• [WHAT THE TASK REQUIRES]: Give back, word for word, the line that contains "[00:05:33.00 to 00:05:34.00]" and all lines after it in the material, through the last; please include only these.
═══
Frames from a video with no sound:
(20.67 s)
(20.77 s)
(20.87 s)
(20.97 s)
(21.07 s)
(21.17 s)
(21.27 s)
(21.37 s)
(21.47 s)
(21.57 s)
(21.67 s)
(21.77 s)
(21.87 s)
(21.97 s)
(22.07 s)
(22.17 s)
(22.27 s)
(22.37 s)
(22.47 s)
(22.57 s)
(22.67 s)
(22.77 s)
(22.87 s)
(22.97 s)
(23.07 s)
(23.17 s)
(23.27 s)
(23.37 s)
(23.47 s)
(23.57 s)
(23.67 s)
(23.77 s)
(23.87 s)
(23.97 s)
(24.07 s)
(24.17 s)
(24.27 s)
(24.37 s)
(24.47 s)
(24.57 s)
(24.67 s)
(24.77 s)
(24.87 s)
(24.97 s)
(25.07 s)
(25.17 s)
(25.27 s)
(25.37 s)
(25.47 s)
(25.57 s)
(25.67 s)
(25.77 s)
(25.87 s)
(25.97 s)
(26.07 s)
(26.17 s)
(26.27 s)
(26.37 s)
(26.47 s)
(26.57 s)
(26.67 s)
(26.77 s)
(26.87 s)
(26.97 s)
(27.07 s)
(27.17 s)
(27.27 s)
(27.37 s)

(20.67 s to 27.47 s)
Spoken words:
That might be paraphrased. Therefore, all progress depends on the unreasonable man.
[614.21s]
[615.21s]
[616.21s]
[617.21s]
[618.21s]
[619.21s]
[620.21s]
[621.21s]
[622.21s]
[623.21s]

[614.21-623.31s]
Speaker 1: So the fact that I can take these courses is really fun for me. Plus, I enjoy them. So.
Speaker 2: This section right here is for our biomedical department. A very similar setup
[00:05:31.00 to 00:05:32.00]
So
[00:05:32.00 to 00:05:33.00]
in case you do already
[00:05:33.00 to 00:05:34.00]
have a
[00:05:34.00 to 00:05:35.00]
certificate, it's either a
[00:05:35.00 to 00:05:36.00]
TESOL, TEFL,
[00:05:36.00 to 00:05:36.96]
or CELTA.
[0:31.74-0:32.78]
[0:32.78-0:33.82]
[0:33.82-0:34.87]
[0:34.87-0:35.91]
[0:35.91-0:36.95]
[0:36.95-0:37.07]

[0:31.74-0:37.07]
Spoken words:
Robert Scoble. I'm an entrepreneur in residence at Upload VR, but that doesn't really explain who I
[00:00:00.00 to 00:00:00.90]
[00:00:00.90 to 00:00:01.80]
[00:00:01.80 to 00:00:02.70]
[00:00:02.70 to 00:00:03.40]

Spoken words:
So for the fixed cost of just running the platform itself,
═══
• [OUTPUT BELOW]:
[00:05:33.00 to 00:05:34.00]
have a
[00:05:34.00 to 00:05:35.00]
certificate, it's either a
[00:05:35.00 to 00:05:36.00]
TESOL, TEFL,
[00:05:36.00 to 00:05:36.96]
or CELTA.
[0:31.74-0:32.78]
[0:32.78-0:33.82]
[0:33.82-0:34.87]
[0:34.87-0:35.91]
[0:35.91-0:36.95]
[0:36.95-0:37.07]

[0:31.74-0:37.07]
Spoken words:
Robert Scoble. I'm an entrepreneur in residence at Upload VR, but that doesn't really explain who I
[00:00:00.00 to 00:00:00.90]
[00:00:00.90 to 00:00:01.80]
[00:00:01.80 to 00:00:02.70]
[00:00:02.70 to 00:00:03.40]

Spoken words:
So for the fixed cost of just running the platform itself,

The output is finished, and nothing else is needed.